Every once in a while I ask myself when things in my life will change. I have been single for quite some time now and have everything financially and health-wise for my businesses. All that I get is more and more stress, my health is worn down to the point where I have no natural energy left and it's all superficial through drinking caffeine. I am getting to the point where whether I will be able to even have children is a question and it scares me to death that life is passing me by so quickly that by the time I meet someone and we go through the process of dating and so on, that it will be too late to have children. I have tried anything and everything for the sake of my businesses, I have put my personal life on the back burner where I only get out once/week at the most.
I am really afraid that the next five years will fly by and I will be sitting in this same position; single and stressed. Is this all worth it? When will something in my life change? I think that it's all starting to get the better of me and I don't know what to do about it anymore. There are times where I just want to run from it all....run off to Italy and live in a small simple village, eat lots of good food, work a simple job, and just not care about this ridiculous rat race anymore.

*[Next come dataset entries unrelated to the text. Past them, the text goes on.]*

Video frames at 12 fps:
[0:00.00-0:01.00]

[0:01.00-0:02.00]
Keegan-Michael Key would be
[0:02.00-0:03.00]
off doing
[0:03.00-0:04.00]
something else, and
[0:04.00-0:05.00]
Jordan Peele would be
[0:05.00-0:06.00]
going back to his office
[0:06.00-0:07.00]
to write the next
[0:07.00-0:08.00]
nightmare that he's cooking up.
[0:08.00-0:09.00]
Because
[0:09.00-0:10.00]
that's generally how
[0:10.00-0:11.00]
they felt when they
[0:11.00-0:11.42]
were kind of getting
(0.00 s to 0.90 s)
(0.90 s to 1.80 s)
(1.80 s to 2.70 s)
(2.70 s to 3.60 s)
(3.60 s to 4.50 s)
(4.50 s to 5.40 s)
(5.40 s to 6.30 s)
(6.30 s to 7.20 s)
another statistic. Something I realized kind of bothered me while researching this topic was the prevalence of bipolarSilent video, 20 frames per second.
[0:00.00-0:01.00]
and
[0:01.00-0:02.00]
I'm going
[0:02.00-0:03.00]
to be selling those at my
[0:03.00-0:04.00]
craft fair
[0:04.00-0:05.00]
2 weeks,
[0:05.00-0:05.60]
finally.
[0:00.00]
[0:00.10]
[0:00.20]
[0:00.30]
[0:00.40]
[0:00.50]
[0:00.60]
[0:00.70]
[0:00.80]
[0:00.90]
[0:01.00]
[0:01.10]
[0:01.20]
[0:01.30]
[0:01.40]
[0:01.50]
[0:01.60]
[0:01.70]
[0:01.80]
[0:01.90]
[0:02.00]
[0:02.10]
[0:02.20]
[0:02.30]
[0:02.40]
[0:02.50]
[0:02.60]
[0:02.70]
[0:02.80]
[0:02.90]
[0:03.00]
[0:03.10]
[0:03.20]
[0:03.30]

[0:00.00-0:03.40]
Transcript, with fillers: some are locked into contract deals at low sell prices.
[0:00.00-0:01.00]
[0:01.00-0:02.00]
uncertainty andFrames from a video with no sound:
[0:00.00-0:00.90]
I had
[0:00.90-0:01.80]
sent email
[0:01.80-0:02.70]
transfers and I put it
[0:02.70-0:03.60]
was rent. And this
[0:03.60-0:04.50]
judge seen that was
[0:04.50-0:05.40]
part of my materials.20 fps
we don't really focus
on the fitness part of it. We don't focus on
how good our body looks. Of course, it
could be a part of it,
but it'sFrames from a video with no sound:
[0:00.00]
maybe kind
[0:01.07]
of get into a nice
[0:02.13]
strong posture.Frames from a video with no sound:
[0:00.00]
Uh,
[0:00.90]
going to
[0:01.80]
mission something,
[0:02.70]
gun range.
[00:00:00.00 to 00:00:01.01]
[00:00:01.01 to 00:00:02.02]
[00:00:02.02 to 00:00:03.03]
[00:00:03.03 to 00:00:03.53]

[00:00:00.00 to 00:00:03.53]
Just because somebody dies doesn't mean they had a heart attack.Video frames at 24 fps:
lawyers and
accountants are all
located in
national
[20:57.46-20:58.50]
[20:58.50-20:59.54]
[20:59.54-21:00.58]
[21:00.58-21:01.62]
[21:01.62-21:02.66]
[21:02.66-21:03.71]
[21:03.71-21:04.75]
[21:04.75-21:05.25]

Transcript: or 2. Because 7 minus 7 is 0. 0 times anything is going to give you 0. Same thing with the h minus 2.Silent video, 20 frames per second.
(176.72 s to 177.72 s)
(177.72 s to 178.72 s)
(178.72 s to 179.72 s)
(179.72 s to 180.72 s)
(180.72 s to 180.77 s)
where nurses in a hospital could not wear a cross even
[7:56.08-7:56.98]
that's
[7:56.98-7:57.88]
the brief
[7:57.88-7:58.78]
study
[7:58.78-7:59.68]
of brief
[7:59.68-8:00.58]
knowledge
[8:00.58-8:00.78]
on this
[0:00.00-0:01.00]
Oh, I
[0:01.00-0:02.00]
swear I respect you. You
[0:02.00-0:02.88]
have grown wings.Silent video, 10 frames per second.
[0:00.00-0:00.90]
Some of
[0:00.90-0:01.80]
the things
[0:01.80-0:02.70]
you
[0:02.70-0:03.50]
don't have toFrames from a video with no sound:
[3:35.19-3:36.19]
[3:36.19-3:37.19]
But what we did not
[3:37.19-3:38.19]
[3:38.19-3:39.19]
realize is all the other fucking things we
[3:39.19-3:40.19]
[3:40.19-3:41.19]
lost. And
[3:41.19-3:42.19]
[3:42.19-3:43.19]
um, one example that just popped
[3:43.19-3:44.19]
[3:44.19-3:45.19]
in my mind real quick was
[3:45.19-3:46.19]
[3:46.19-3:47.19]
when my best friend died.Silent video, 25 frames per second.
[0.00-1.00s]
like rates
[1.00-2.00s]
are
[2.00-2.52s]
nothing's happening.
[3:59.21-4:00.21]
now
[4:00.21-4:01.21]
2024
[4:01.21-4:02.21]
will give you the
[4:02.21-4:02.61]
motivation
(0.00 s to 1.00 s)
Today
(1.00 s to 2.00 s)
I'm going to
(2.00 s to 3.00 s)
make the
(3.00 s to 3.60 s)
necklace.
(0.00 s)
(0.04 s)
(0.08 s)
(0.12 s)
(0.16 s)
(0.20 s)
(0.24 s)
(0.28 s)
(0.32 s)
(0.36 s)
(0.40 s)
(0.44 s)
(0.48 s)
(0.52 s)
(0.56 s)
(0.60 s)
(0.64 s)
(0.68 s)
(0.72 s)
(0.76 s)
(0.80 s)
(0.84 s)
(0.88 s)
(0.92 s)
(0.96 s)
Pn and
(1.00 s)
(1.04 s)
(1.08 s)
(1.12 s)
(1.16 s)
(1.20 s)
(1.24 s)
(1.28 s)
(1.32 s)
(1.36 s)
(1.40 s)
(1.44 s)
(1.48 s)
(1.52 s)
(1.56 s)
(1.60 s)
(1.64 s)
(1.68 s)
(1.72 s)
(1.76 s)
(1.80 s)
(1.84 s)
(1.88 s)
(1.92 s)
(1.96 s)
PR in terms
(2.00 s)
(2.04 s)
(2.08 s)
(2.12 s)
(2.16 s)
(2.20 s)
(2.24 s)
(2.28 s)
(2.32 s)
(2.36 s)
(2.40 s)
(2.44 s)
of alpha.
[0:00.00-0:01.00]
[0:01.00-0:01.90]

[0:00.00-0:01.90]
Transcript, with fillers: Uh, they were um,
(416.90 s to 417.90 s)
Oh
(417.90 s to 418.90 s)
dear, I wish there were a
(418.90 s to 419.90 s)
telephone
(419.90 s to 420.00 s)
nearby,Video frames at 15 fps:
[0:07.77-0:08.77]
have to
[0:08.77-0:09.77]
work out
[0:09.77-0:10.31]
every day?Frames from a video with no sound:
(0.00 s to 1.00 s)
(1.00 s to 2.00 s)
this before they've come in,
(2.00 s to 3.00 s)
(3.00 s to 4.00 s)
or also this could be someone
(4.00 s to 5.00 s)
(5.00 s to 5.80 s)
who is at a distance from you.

I would love any advice and/or feedback, thank you so much!
Hey Puppydoglvr, I often ask myself the same thing. Count your blessings that at least you have your businesses, especially in this horrible economy.
What businesses do you have?
Hi Sunrise, thank you so much for your wonderful thoughts. I actually meant to write that I sacrificed everything financially and health-wise for my businesses. Business is primarily internet based. It's just been a long road and I am ready for a bit of a change and break-through...that's all. I think that I was having a moment that day and have since tried to work through these feelings and trying to focus on what I do have rather on what I don't have.
We can't take a backseat to life. We need to find what excites us and go for it. What is the worst thing that can happen?
Thanks so much mC! I really appreciate your support. I am no longer taking the back/passive seat to my life, and I am no longer feeling sorry for myself. I am blessed a million times over with the support I receive here, the love and support of my family and friends.
I am looking ahead and working to make things better step by step and day by day....I am taking my own life into my hands. All on the up and up from here on out!
Thanks again so much for your encouraging words.
i also feel that way sometimes. I'm not sure if i want children or not but what happens when i don't have that option anymore??
But i do believe things happen for a reason and i do believe we will all find someone that makes us happy and content. Until then, we live our lives the best we can and make it enjoyable! :)
That's such a fantastic attitude Heather! I am right there with you on the children front. My window is closing in, so sometimes it hits me quite hard and other times I'm at peace with where I am....it goes in waves. If I don't think about it, then I am fine. It's only when I really start to think about it that it get a bit tough. I really thought that I would be a mother by now, but I chose to sacrifice everything for my business. I am trying to find more and more balance. I will get there.
It is all about embracing each and every moment. I am really trying to continually focus on all that I do have rather than what I don't have, and that really helps keep me more positive.